Los familiares han enviado cartas al Palacio de la Zarzuela y a la Nunciatura Apostólica en España, solicitando que intercedan ante el presidente Teodoro Obiang para exigir la libertad de los detenidos. En la misiva dirigida al Papa, expresan su angustia por la falta de información sobre la situación jurídica de Rodríguez y Marañón, así como por su bienestar físico y el respeto a sus derechos fundamentales. “Nos preocupa profundamente su integridad física y su bienestar”, se lee en la carta.
Además, las familias han instado al Santo Padre a que, si no se produce la liberación antes de su viaje, considere cancelar su visita a la antigua colonia española. “Apelamos a su Santidad para que descarte dicha visita, en caso de no ser atendidas sus peticiones”, añaden, destacando el grave riesgo que enfrentan los detenidos, quienes sufren largos periodos de incomunicación y tienen acceso limitado a atención médica y jurídica.

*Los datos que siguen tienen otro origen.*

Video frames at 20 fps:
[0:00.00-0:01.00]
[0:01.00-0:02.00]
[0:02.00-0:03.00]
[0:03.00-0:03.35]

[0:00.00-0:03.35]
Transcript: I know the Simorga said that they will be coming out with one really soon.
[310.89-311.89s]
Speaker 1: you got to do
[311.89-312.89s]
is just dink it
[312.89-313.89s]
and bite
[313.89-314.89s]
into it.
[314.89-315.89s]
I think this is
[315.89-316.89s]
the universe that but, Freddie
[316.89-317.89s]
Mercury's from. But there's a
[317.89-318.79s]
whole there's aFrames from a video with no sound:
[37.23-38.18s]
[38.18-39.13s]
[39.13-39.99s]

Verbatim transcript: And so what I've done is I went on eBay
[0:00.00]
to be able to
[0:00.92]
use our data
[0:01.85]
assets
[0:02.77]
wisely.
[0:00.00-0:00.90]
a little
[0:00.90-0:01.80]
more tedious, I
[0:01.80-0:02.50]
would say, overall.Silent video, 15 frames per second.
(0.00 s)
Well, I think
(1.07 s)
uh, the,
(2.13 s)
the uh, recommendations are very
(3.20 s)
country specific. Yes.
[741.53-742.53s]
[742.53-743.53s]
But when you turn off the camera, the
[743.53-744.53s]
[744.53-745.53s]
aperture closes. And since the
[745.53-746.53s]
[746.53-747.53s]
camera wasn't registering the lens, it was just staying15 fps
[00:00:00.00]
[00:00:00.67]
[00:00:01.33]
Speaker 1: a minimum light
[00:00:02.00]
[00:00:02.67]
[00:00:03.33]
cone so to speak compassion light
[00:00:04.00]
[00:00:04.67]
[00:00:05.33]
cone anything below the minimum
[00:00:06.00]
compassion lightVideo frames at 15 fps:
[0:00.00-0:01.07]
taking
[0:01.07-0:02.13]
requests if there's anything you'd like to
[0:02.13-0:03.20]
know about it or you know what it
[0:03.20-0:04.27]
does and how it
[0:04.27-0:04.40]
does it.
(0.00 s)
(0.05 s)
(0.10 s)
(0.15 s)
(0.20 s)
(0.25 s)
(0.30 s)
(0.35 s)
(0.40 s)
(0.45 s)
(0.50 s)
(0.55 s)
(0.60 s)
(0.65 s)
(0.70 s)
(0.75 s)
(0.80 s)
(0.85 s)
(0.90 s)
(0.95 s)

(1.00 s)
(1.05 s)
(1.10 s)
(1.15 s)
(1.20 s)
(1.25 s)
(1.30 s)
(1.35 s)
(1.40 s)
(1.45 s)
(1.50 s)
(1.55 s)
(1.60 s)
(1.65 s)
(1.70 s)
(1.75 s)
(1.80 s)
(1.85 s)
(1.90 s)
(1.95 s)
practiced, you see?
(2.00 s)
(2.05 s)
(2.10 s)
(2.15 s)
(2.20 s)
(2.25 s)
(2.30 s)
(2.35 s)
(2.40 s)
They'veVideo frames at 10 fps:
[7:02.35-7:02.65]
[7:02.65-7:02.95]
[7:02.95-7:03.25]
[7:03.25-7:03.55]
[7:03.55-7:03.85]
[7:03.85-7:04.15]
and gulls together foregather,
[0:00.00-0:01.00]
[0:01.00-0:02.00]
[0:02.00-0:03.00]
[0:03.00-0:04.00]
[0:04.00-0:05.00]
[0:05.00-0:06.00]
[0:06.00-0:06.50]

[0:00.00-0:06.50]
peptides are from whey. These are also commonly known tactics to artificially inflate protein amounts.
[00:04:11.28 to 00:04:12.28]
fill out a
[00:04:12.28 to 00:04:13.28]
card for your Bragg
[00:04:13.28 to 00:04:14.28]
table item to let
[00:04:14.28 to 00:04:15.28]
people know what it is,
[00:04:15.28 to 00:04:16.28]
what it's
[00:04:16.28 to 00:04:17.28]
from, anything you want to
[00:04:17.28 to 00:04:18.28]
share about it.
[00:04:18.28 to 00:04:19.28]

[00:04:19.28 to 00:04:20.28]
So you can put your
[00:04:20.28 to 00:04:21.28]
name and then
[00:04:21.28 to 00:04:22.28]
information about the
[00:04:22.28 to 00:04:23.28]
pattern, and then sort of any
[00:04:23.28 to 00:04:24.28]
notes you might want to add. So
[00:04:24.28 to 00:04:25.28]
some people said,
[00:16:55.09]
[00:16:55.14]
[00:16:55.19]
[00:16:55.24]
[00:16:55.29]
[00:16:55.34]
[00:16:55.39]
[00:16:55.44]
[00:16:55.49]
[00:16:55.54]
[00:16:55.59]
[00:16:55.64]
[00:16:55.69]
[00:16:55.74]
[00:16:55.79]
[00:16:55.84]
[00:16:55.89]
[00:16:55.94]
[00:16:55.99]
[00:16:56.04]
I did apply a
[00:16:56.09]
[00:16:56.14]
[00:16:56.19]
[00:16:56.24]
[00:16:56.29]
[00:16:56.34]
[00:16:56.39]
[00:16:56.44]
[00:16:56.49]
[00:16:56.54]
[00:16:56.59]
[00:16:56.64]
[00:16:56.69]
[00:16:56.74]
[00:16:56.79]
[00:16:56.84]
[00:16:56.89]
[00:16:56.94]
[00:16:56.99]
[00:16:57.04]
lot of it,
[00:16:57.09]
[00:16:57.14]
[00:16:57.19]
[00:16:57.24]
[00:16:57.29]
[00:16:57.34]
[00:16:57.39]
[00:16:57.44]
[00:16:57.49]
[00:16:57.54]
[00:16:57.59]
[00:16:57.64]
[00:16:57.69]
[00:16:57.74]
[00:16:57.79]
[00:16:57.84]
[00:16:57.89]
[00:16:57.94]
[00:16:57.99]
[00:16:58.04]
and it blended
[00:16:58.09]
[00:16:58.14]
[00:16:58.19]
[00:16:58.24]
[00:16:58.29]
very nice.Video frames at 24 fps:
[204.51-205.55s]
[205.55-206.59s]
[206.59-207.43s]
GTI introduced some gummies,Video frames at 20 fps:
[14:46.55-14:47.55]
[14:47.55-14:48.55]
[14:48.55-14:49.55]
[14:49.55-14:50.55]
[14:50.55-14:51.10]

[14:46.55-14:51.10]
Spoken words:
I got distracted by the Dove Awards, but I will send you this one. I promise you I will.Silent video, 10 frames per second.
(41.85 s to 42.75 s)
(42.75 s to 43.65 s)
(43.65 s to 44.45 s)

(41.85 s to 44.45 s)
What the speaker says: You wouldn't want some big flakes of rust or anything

En una carta dirigida a los Reyes Felipe VI y Letizia, solicitan que durante su encuentro con el Papa en el Vaticano, expongan la situación crítica de los dos trabajadores. Subrayan la delicada salud de ambos, mencionando las “fiebres y problemas intestinales” que sufre David y los “problemas cardíacos” de Javier. También enfatizan la contradicción de que el líder de la Iglesia Católica visite un país donde no se respetan los derechos humanos.
El Parlamento Europeo ha denunciado la detención arbitraria de Rodríguez y Marañón, y el caso ha sido presentado ante el Grupo de Trabajo sobre Detención Arbitraria de las Naciones Unidas. Ambos trabajadores forman parte de la empresa Wayang Teknica, que obtuvo en 2017 el contrato para la instalación de la TDT en Guinea Ecuatorial. La situación de estos detenidos refleja un clima de extorsión y chantaje que ha caracterizado el régimen de Obiang, donde muchos empresarios españoles han enfrentado experiencias similares.